◆ Recorded data:
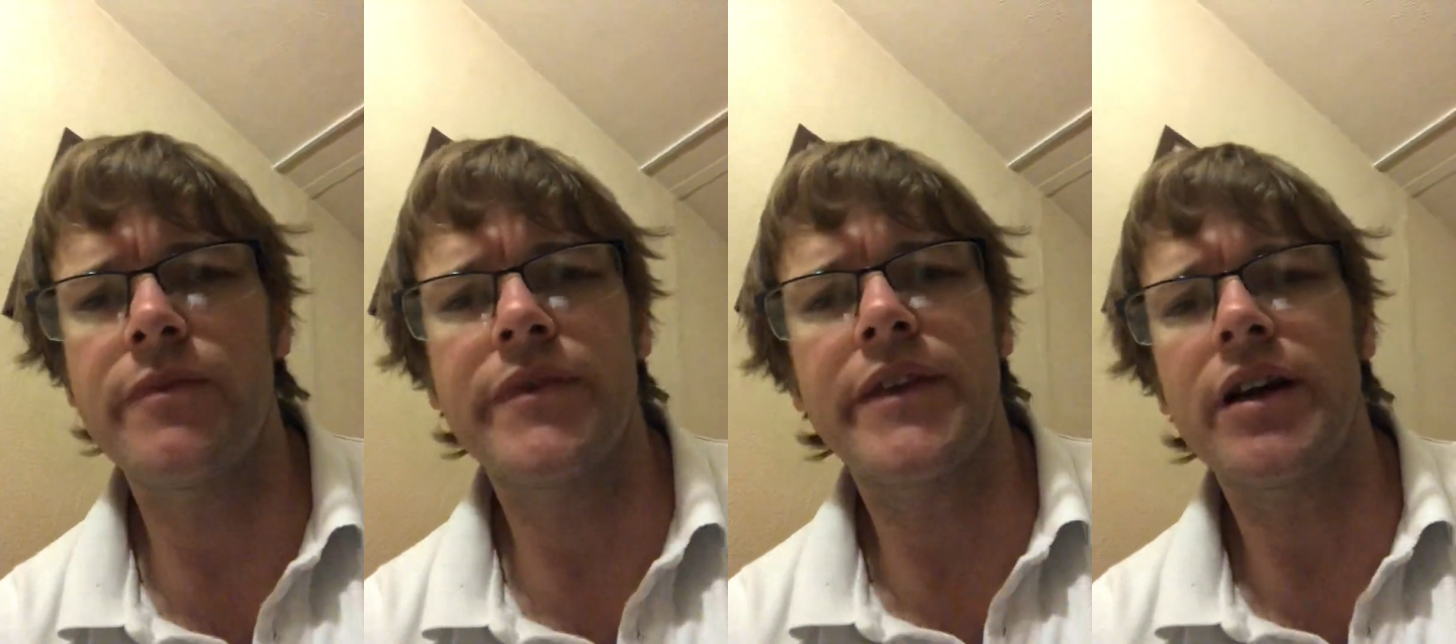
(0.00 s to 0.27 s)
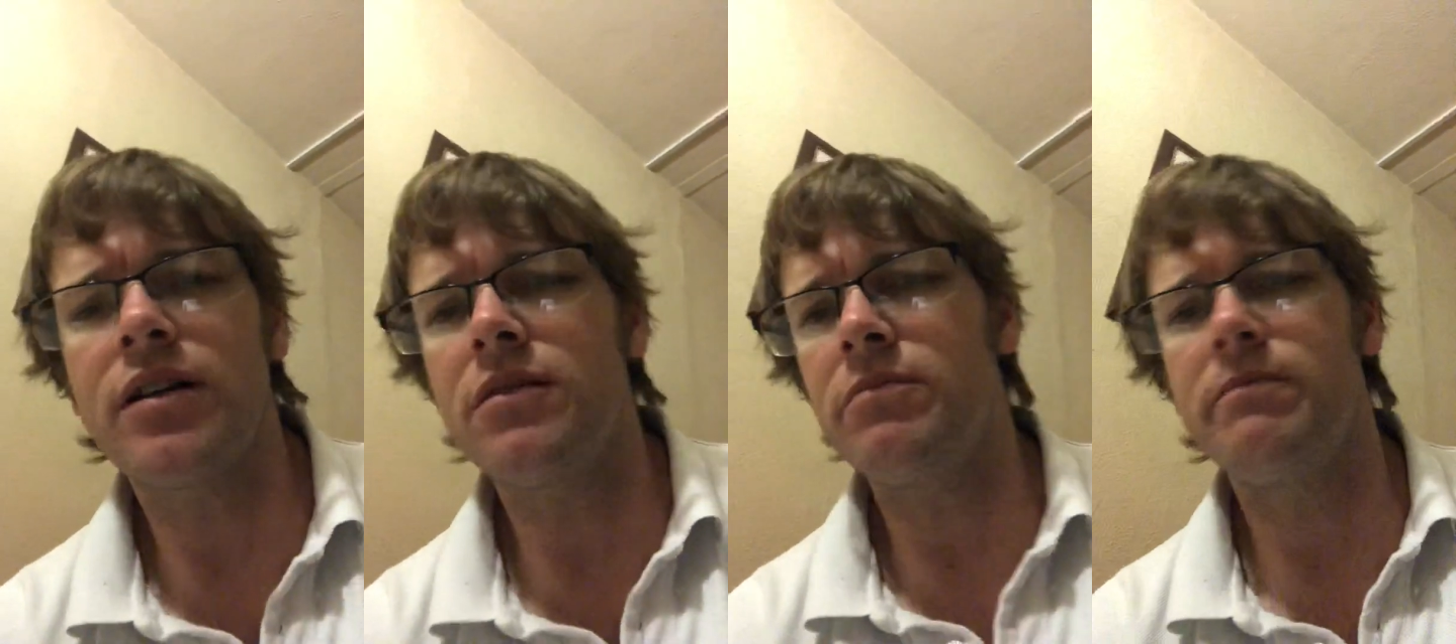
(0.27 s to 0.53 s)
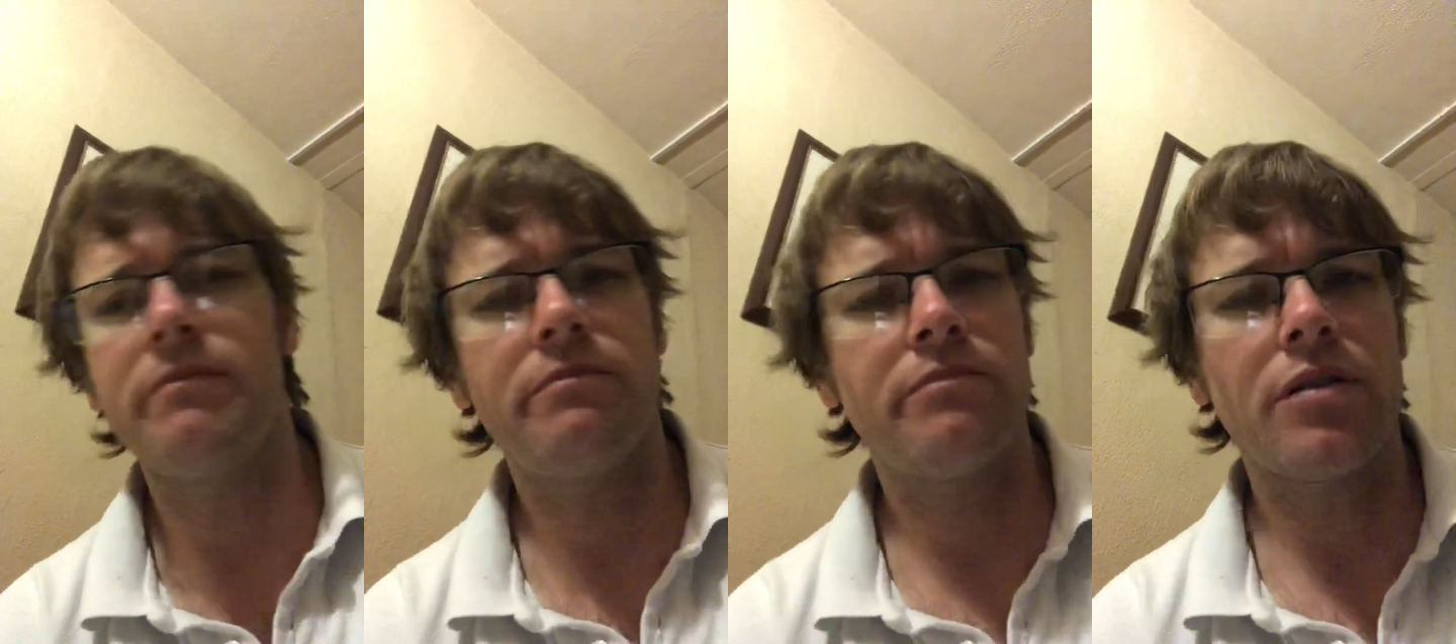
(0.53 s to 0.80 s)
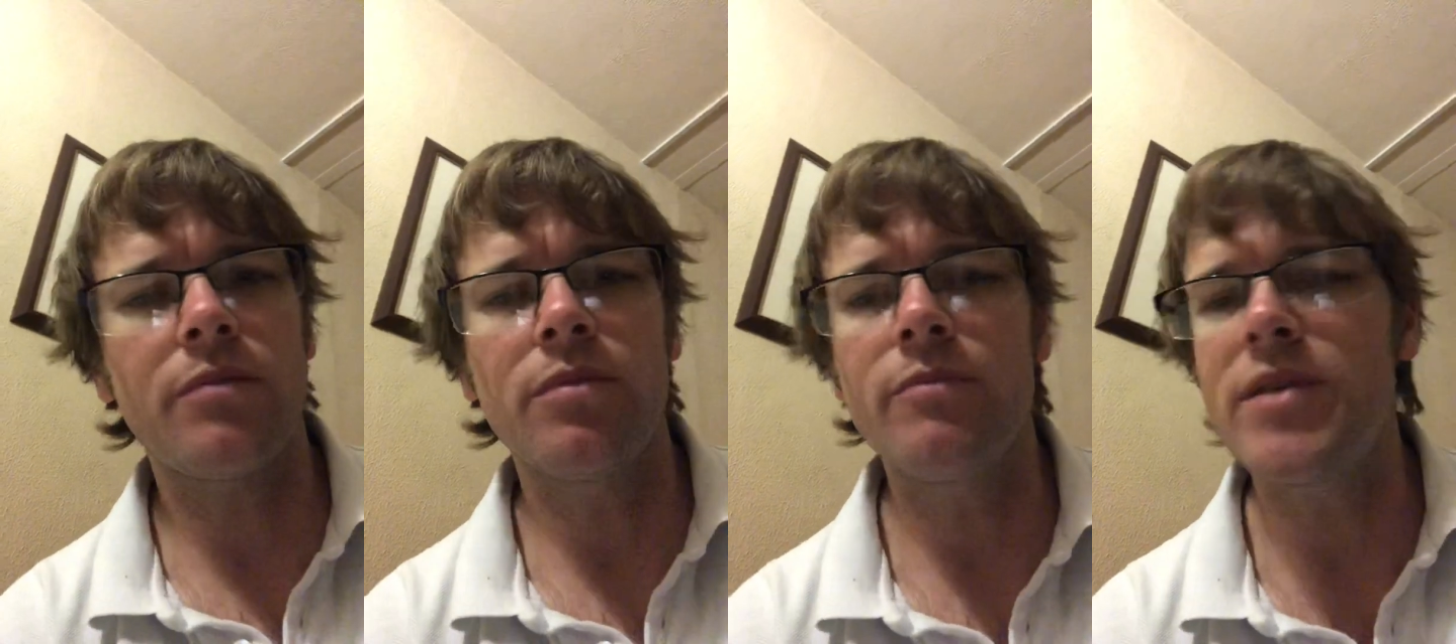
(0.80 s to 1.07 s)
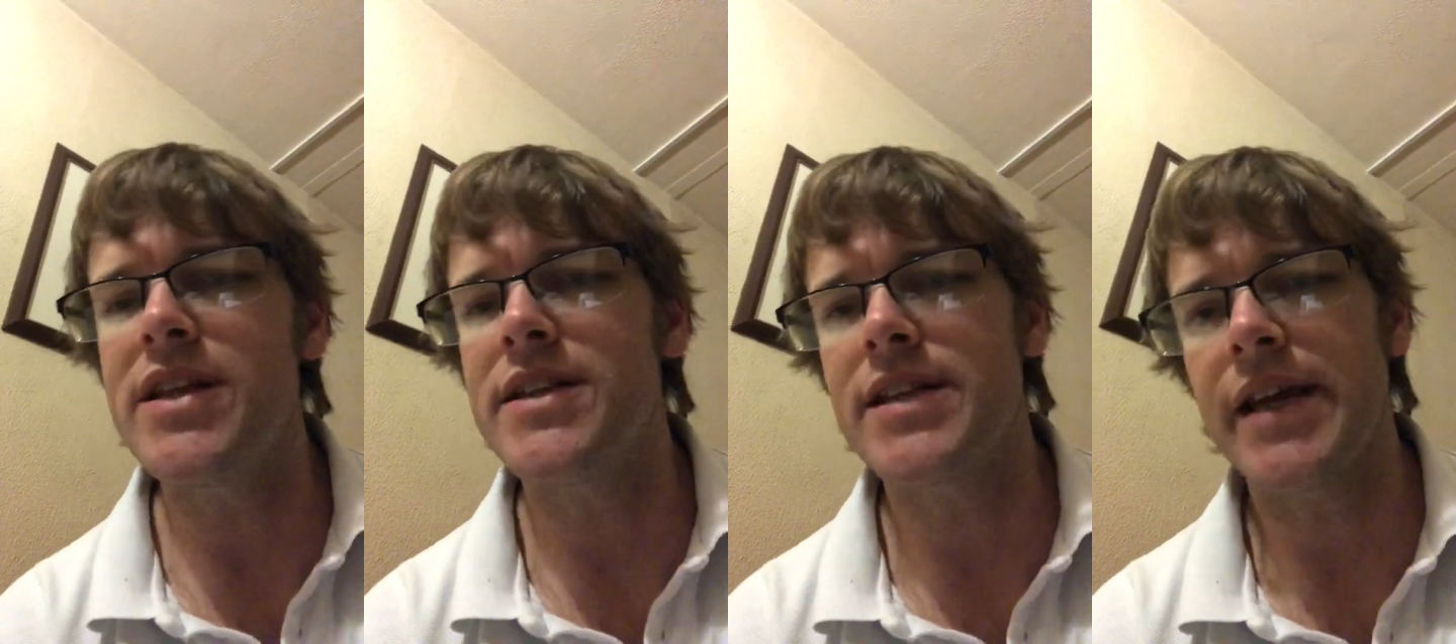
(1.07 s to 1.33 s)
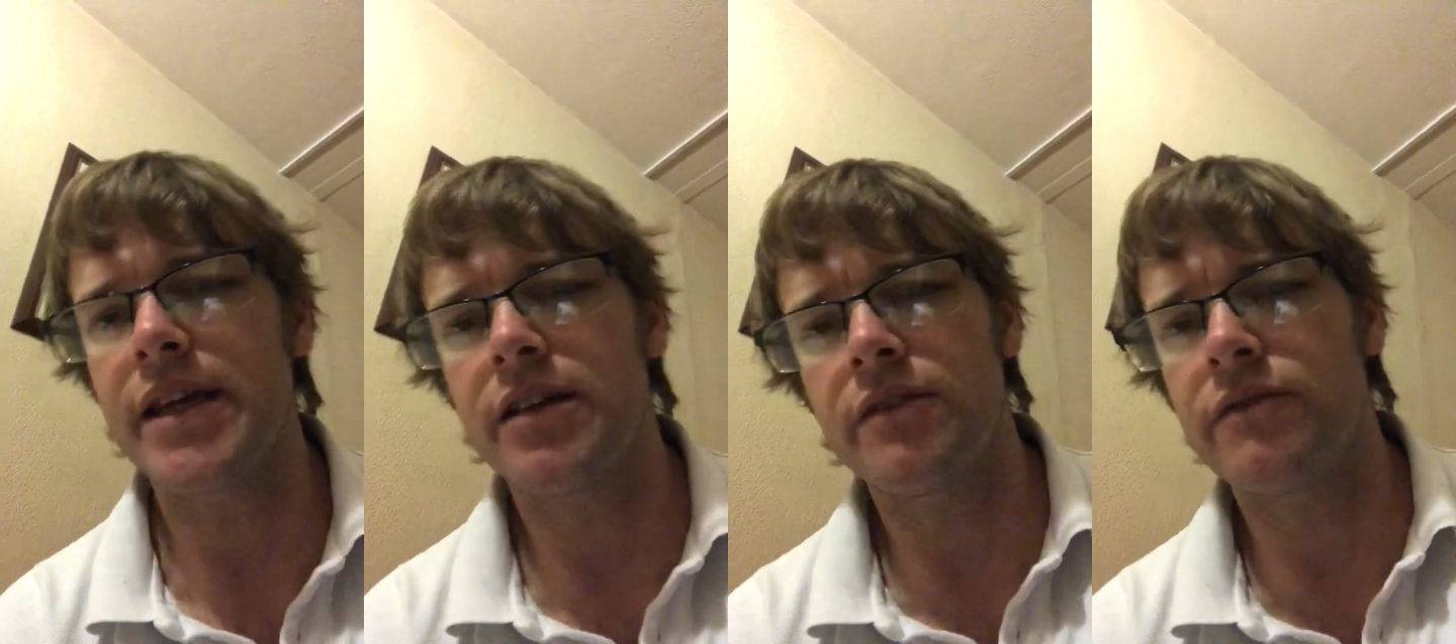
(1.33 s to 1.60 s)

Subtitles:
they'll probably take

◆ About this exercise: Starting with the line that has "(0.27 s to 0.53 s)" and ending with the last line of the records, retype every line exactly and only those lines. Do not include the pictures.

◆ Output of the task:
(0.27 s to 0.53 s)
(0.53 s to 0.80 s)
(0.80 s to 1.07 s)
(1.07 s to 1.33 s)
(1.33 s to 1.60 s)

Subtitles:
they'll probably take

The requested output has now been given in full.